Bank Holiday Weekend

So today is a bank holiday, one of the dozen or so national holidays set up by the government over here, since they don’t take time off to honor Columbus, or Labor, or Martin Luther King. Hundreds of thousands of Londoners are currently spending their afternoon at the second day of the Notting Hill Festival, called the largest street festival in Europe and the biggest Carnival outside of Rio. Today is supposed to be the hard core day, with the biggest rowdiest crowds. Naturally, Lisa and I went yesterday: Children’s Day. Hey, I have to work tomorrow.

And children’s day or no, it was still pretty rambunctious. Originally begun as a celebration of London’s immigrants from the West Indies, the festival features a parade of floats with elaborately costumed young people, dancing to pounding music, blared from flatbeds lined with speakers. Off the parade path, food stands line the streets, each with grills set up to produce tons of jerk chicken and corn, along with a nice potpourri of other delicious, heavily spiced foods from many cultures and of dubious sanitary condition. Homes and businesses in the neighborhoods turn entrepreneurial, selling beers and toilet trips to the many revelers. And across all of Notting Hill, DJs set up sound systems, basically walls of woofers, that face the street and attract crowds that dance as if the mid-day curbside dance floor were an Ibiza club. Wild man. You’d never catch me doing that stuff in broad daylight.
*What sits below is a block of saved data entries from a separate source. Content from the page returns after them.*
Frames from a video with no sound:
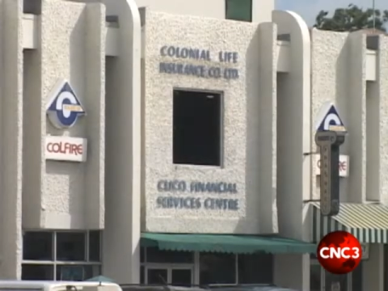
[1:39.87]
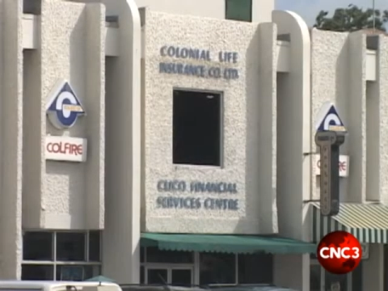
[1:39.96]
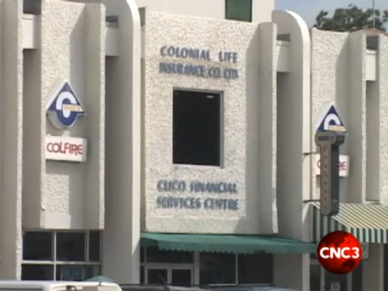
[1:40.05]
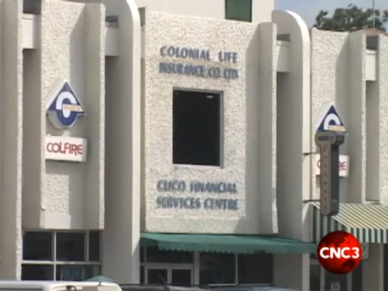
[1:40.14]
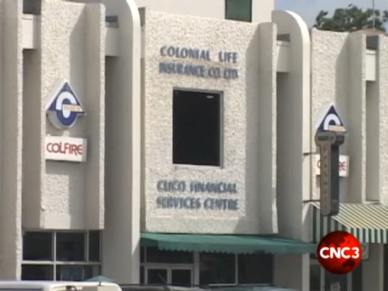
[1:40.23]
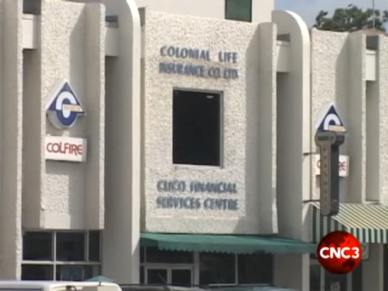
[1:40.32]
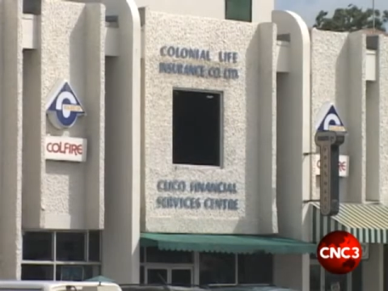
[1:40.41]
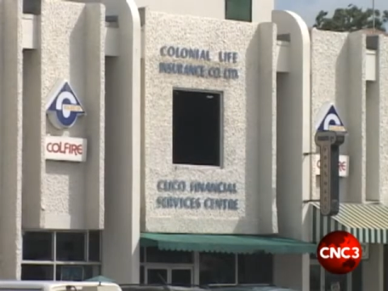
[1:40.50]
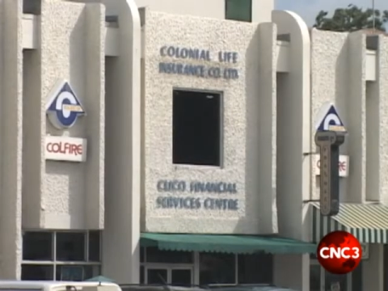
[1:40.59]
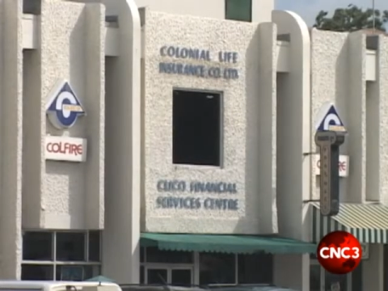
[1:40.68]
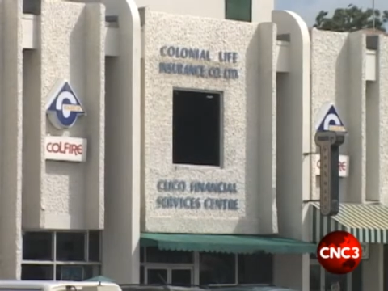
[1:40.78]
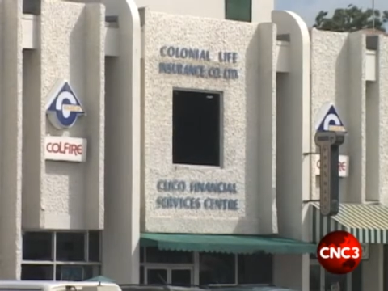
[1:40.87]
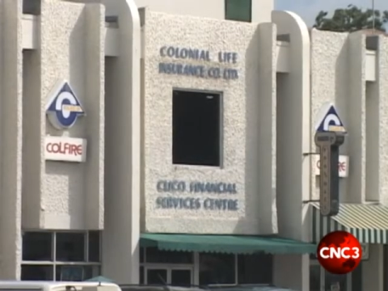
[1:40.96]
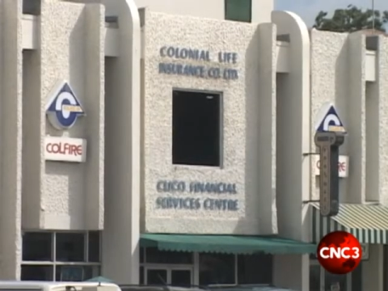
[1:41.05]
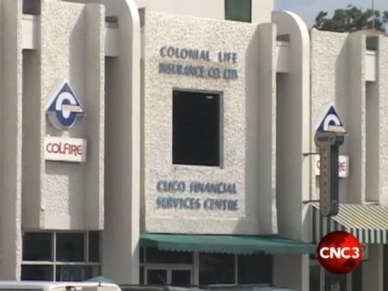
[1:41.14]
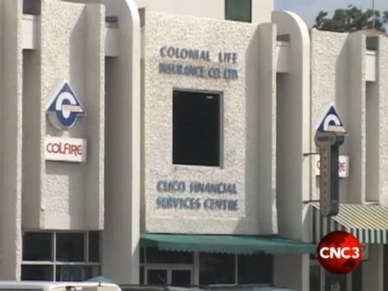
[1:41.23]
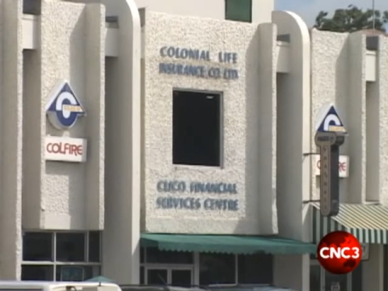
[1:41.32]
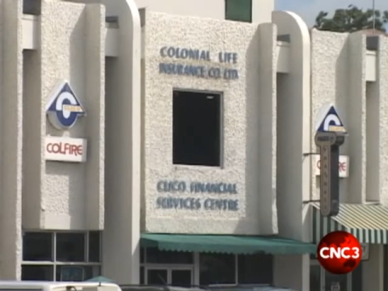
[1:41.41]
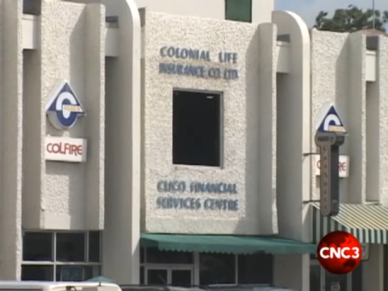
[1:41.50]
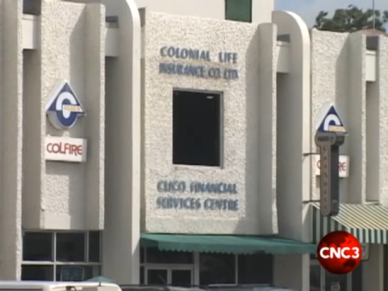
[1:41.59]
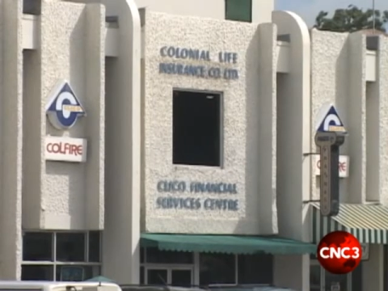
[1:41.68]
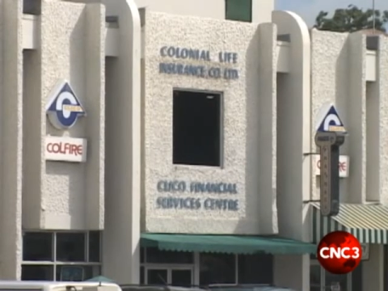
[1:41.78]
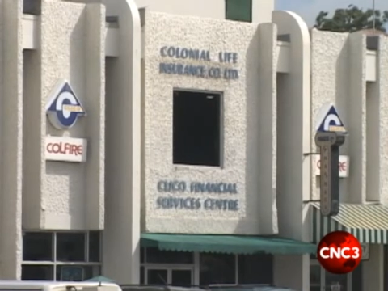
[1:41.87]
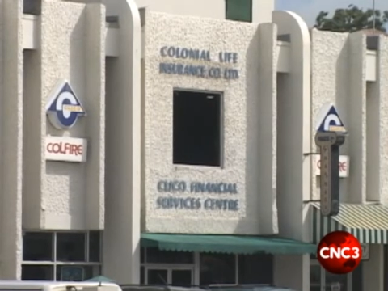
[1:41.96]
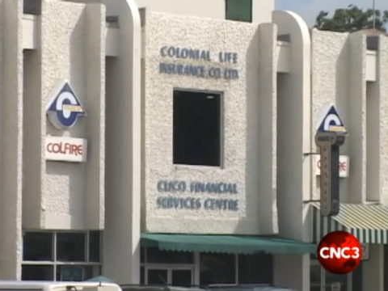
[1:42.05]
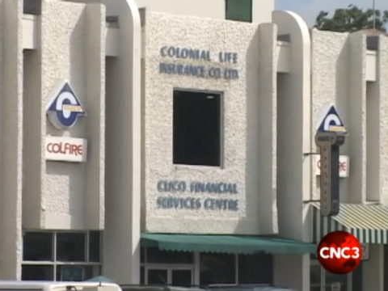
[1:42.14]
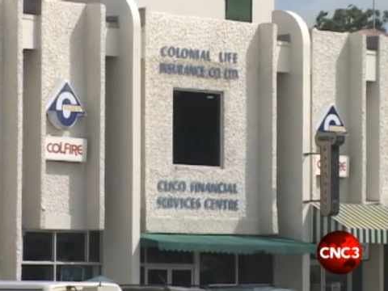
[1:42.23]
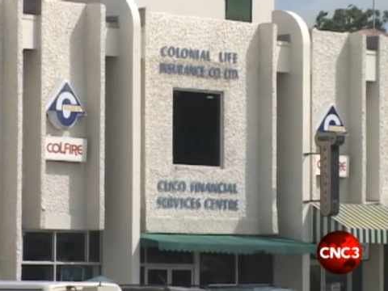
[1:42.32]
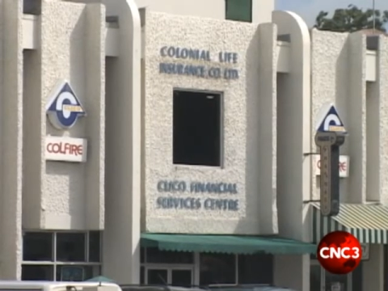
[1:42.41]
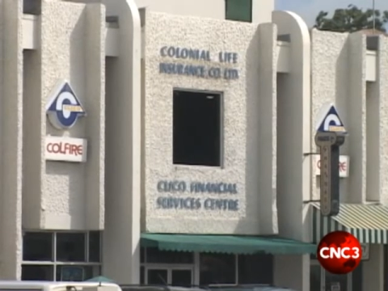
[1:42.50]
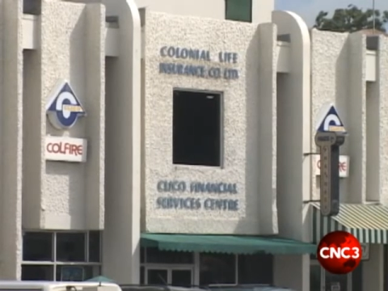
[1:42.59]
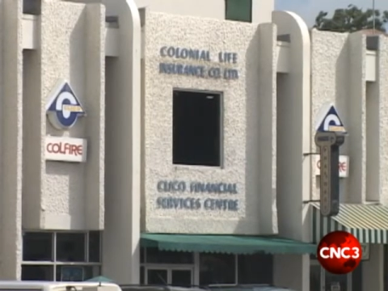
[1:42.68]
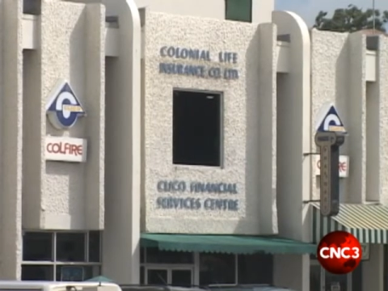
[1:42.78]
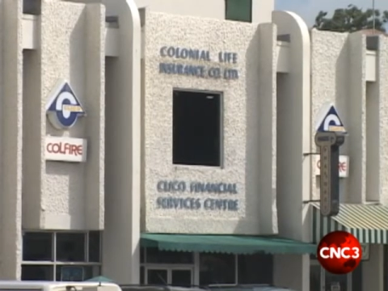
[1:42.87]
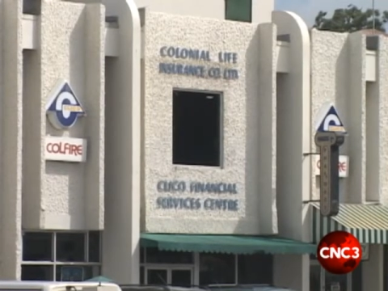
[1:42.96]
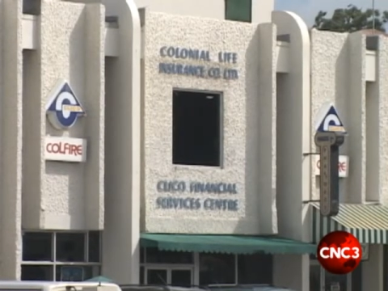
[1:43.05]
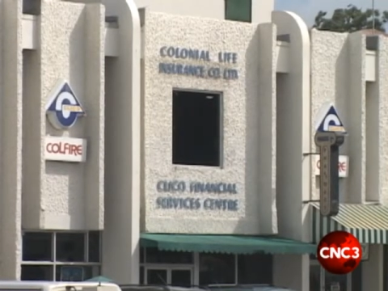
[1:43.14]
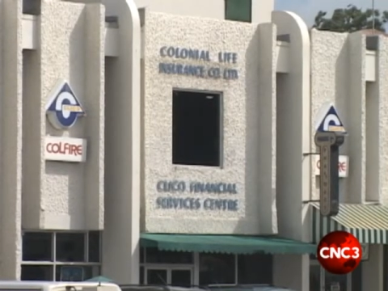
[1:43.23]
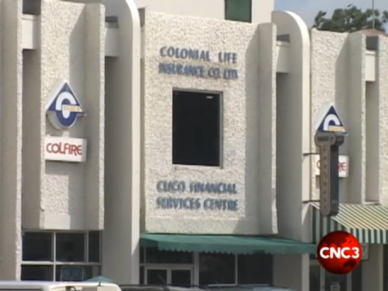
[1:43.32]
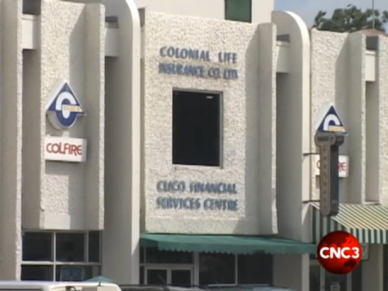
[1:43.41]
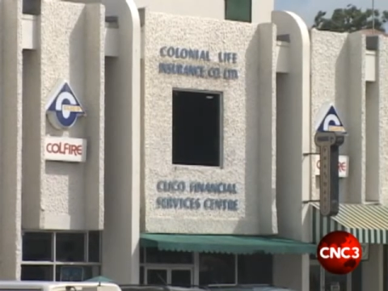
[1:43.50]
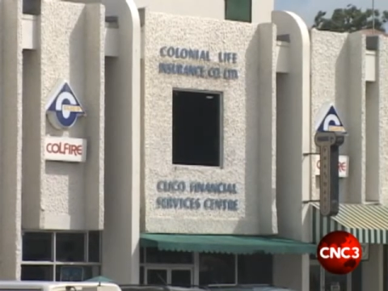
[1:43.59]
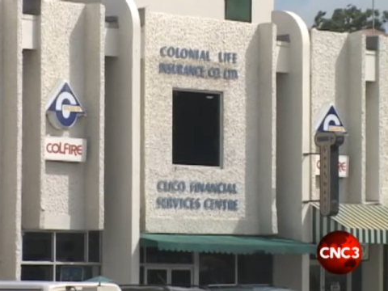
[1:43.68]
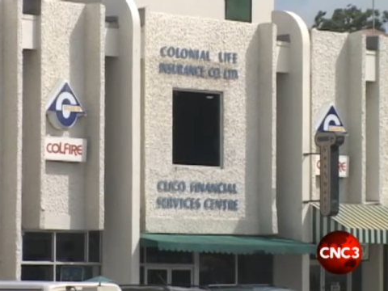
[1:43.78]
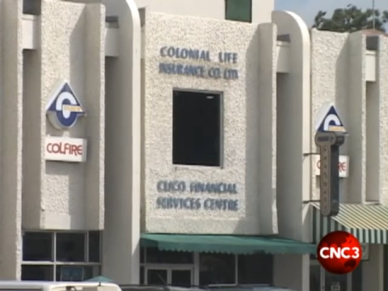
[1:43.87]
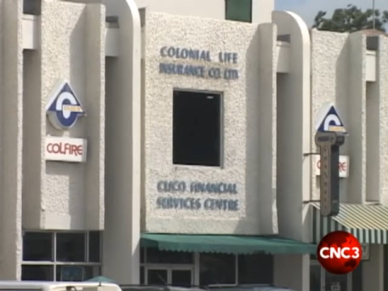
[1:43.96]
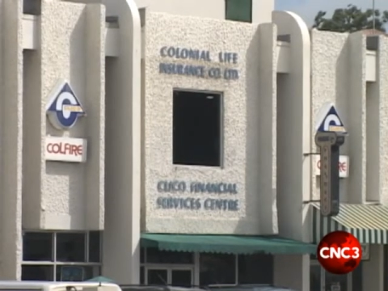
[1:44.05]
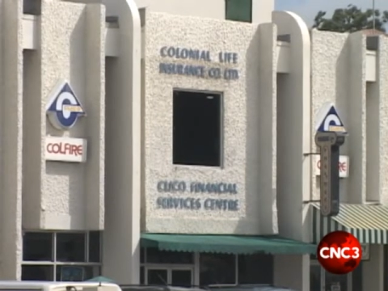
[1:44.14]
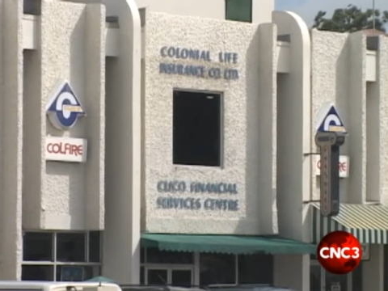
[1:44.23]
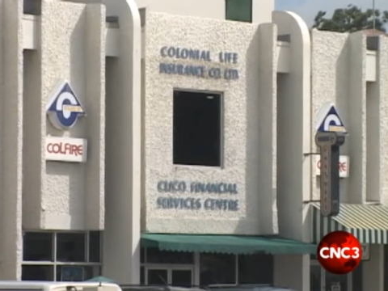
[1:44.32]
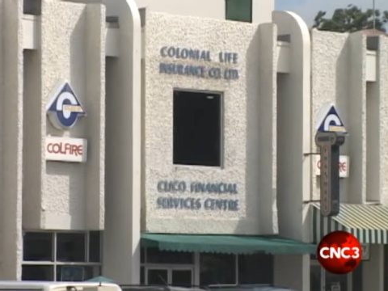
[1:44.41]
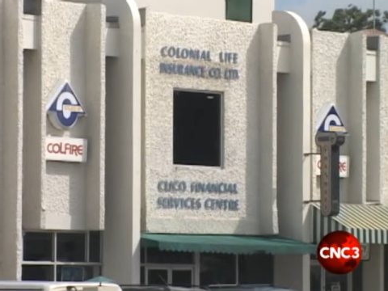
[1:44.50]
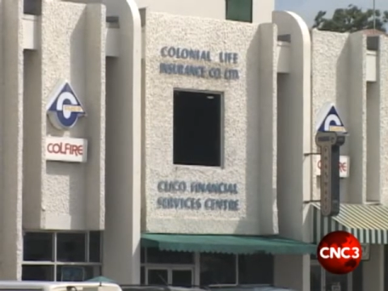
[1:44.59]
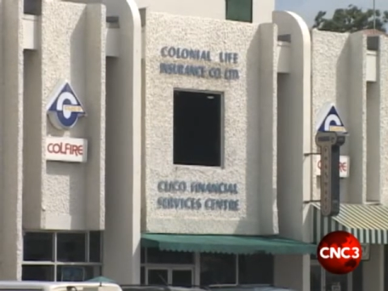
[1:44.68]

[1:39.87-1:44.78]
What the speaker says: (no speaker visible)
Around the time we were asked by a sixth person whether we were interested in obtaining some weed, we got our first fuck you for being American. Lisa’s first anyway; I collect them. Having turned down a gentleman’s offer of some cannabis, we were asked whether or not we might be Irish. American, I said, triggering the aforementioned rebuke. Shortly after that, a nice young lady offered everyone around us homebaked pot brownies, but not us, because, I guess, we looked too square and/or Yankish. I began to feel like an old white man, so we finished our beers and headed home.

Next year, maybe, we’ll stick around until evening and buy tickets to one of the legendary afterparties. For now, you can see photo documentation of our little day out here.

Comments

  1. Bruce says:

    It is so sad that the rest of the world hates us so much. Every time I go to visit my family in Mexico people I meet are polite, but under the facade of the Latin “everything is peachy” mentality you just know that they are disgusted with everything US. (Note, my Grandmother would always chide me for saying American since Mexico is part of America too). So much of the blame lies on GW, it drives me crazy. Although I have to say that obnoxious tourists from the states who have no respect for culture really seal the deal. We should screen people for cultural sensitivity before we let them leave the country, unless they go to France because lets face it the French for the most part truly are assholes. For my part I feel like it is my job to go out of my way to give tourists directions when they are in DC. Hopefully some of them leave with sense that there are helpful and friendly people in the US. Sorry….I guess I just need to rant and rave about that, it is a sensitive subject for me. Glad to hear all is well though.